Collected data:

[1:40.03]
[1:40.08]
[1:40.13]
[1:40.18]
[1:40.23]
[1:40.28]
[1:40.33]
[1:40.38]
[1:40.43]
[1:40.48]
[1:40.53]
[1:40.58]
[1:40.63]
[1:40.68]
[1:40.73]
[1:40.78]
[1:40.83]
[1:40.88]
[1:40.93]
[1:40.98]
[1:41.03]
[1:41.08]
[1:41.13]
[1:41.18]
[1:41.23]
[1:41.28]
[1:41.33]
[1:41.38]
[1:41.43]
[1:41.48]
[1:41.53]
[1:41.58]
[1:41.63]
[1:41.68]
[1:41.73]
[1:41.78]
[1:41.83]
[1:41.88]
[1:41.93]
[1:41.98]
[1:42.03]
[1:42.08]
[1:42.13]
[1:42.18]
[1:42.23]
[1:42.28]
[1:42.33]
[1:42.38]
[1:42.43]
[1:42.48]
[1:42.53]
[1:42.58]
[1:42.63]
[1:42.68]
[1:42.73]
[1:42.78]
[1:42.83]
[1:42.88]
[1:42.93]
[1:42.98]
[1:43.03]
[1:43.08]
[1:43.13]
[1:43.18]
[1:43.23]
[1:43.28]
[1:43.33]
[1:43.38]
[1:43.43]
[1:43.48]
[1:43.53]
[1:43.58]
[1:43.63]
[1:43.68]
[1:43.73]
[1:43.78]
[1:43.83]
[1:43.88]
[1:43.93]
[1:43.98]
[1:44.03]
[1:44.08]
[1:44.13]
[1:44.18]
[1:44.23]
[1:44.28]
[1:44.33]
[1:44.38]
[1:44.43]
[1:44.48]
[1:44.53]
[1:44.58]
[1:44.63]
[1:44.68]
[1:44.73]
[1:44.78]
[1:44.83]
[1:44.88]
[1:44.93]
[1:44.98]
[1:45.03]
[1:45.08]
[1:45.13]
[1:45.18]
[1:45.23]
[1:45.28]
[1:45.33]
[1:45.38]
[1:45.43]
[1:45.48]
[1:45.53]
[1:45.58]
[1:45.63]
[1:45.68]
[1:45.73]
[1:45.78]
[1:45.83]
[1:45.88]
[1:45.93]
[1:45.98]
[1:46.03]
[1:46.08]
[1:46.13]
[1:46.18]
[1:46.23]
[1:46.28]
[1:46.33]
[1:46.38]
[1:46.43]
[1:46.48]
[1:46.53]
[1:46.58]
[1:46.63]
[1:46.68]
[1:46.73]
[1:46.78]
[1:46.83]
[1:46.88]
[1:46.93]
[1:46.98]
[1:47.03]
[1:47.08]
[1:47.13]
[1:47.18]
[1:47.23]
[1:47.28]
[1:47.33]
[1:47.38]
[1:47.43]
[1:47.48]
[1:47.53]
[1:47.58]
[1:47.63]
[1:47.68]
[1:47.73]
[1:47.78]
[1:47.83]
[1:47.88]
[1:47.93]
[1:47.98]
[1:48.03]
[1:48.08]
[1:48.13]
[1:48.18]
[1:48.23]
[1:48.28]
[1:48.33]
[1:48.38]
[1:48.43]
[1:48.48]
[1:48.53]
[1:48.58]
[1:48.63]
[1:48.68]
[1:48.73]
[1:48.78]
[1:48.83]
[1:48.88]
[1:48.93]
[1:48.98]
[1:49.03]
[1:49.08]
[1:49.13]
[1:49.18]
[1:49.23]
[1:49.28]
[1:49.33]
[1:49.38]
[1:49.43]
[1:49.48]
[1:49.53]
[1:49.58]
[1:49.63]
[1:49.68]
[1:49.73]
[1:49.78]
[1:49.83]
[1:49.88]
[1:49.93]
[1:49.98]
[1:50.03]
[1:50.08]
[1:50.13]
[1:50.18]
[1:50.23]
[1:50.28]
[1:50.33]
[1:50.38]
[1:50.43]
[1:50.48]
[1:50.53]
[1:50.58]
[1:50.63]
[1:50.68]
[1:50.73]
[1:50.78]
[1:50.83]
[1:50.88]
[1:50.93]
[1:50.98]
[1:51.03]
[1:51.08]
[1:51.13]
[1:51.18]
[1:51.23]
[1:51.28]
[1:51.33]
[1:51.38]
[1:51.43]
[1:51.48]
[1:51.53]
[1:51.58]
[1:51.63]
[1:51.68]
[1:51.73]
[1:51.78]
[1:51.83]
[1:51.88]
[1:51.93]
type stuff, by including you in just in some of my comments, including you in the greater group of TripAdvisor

*WHAT NEEDS TO BE DONE*. Each line of the data above must be restated word for word.

*YOUR SOLUTION*.
[1:40.03]
[1:40.08]
[1:40.13]
[1:40.18]
[1:40.23]
[1:40.28]
[1:40.33]
[1:40.38]
[1:40.43]
[1:40.48]
[1:40.53]
[1:40.58]
[1:40.63]
[1:40.68]
[1:40.73]
[1:40.78]
[1:40.83]
[1:40.88]
[1:40.93]
[1:40.98]
[1:41.03]
[1:41.08]
[1:41.13]
[1:41.18]
[1:41.23]
[1:41.28]
[1:41.33]
[1:41.38]
[1:41.43]
[1:41.48]
[1:41.53]
[1:41.58]
[1:41.63]
[1:41.68]
[1:41.73]
[1:41.78]
[1:41.83]
[1:41.88]
[1:41.93]
[1:41.98]
[1:42.03]
[1:42.08]
[1:42.13]
[1:42.18]
[1:42.23]
[1:42.28]
[1:42.33]
[1:42.38]
[1:42.43]
[1:42.48]
[1:42.53]
[1:42.58]
[1:42.63]
[1:42.68]
[1:42.73]
[1:42.78]
[1:42.83]
[1:42.88]
[1:42.93]
[1:42.98]
[1:43.03]
[1:43.08]
[1:43.13]
[1:43.18]
[1:43.23]
[1:43.28]
[1:43.33]
[1:43.38]
[1:43.43]
[1:43.48]
[1:43.53]
[1:43.58]
[1:43.63]
[1:43.68]
[1:43.73]
[1:43.78]
[1:43.83]
[1:43.88]
[1:43.93]
[1:43.98]
[1:44.03]
[1:44.08]
[1:44.13]
[1:44.18]
[1:44.23]
[1:44.28]
[1:44.33]
[1:44.38]
[1:44.43]
[1:44.48]
[1:44.53]
[1:44.58]
[1:44.63]
[1:44.68]
[1:44.73]
[1:44.78]
[1:44.83]
[1:44.88]
[1:44.93]
[1:44.98]
[1:45.03]
[1:45.08]
[1:45.13]
[1:45.18]
[1:45.23]
[1:45.28]
[1:45.33]
[1:45.38]
[1:45.43]
[1:45.48]
[1:45.53]
[1:45.58]
[1:45.63]
[1:45.68]
[1:45.73]
[1:45.78]
[1:45.83]
[1:45.88]
[1:45.93]
[1:45.98]
[1:46.03]
[1:46.08]
[1:46.13]
[1:46.18]
[1:46.23]
[1:46.28]
[1:46.33]
[1:46.38]
[1:46.43]
[1:46.48]
[1:46.53]
[1:46.58]
[1:46.63]
[1:46.68]
[1:46.73]
[1:46.78]
[1:46.83]
[1:46.88]
[1:46.93]
[1:46.98]
[1:47.03]
[1:47.08]
[1:47.13]
[1:47.18]
[1:47.23]
[1:47.28]
[1:47.33]
[1:47.38]
[1:47.43]
[1:47.48]
[1:47.53]
[1:47.58]
[1:47.63]
[1:47.68]
[1:47.73]
[1:47.78]
[1:47.83]
[1:47.88]
[1:47.93]
[1:47.98]
[1:48.03]
[1:48.08]
[1:48.13]
[1:48.18]
[1:48.23]
[1:48.28]
[1:48.33]
[1:48.38]
[1:48.43]
[1:48.48]
[1:48.53]
[1:48.58]
[1:48.63]
[1:48.68]
[1:48.73]
[1:48.78]
[1:48.83]
[1:48.88]
[1:48.93]
[1:48.98]
[1:49.03]
[1:49.08]
[1:49.13]
[1:49.18]
[1:49.23]
[1:49.28]
[1:49.33]
[1:49.38]
[1:49.43]
[1:49.48]
[1:49.53]
[1:49.58]
[1:49.63]
[1:49.68]
[1:49.73]
[1:49.78]
[1:49.83]
[1:49.88]
[1:49.93]
[1:49.98]
[1:50.03]
[1:50.08]
[1:50.13]
[1:50.18]
[1:50.23]
[1:50.28]
[1:50.33]
[1:50.38]
[1:50.43]
[1:50.48]
[1:50.53]
[1:50.58]
[1:50.63]
[1:50.68]
[1:50.73]
[1:50.78]
[1:50.83]
[1:50.88]
[1:50.93]
[1:50.98]
[1:51.03]
[1:51.08]
[1:51.13]
[1:51.18]
[1:51.23]
[1:51.28]
[1:51.33]
[1:51.38]
[1:51.43]
[1:51.48]
[1:51.53]
[1:51.58]
[1:51.63]
[1:51.68]
[1:51.73]
[1:51.78]
[1:51.83]
[1:51.88]
[1:51.93]
type stuff, by including you in just in some of my comments, including you in the greater group of TripAdvisor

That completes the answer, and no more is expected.